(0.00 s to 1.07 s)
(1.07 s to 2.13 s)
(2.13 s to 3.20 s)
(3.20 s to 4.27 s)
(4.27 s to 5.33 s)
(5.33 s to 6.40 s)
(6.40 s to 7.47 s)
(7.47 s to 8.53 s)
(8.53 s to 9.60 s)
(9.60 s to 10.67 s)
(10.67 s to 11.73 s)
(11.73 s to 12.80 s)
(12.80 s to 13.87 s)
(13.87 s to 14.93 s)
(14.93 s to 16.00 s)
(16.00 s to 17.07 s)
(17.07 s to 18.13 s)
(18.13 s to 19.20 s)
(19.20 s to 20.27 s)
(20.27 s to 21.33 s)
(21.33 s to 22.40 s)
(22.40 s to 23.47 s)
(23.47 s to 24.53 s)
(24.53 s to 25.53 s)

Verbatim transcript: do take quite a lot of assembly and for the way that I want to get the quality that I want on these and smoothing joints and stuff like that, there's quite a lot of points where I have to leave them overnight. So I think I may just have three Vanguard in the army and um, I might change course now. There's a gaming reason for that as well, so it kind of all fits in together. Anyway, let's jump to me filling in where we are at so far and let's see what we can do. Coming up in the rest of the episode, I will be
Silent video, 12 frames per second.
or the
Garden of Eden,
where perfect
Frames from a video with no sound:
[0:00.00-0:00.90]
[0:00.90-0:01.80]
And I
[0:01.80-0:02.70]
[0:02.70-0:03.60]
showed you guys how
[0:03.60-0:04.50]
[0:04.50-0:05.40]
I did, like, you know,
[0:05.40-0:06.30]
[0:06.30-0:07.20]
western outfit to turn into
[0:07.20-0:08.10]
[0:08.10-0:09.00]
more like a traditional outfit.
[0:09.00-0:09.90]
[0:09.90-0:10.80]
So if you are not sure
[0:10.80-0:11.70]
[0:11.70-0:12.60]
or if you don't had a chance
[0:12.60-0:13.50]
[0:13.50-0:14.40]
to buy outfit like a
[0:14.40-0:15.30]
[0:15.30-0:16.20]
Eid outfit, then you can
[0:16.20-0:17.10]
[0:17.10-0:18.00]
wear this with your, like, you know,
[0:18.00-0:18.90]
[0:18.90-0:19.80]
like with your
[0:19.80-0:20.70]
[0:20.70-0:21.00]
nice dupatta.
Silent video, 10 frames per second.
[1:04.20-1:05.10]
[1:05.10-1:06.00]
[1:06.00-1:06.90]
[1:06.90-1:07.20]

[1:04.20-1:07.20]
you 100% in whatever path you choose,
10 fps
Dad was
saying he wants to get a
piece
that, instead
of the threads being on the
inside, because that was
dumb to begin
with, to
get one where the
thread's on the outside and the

——————————

WHAT THIS TASK INVOLVES » In the records above, locate the line that contains "[1:05.10-1:06.00]". Repeat it and every line after it, exactly, and nothing else.

ANSWER FOR THIS EXERCISE »
[1:05.10-1:06.00]
[1:06.00-1:06.90]
[1:06.90-1:07.20]

[1:04.20-1:07.20]
you 100% in whatever path you choose,
10 fps
Dad was
saying he wants to get a
piece
that, instead
of the threads being on the
inside, because that was
dumb to begin
with, to
get one where the
thread's on the outside and the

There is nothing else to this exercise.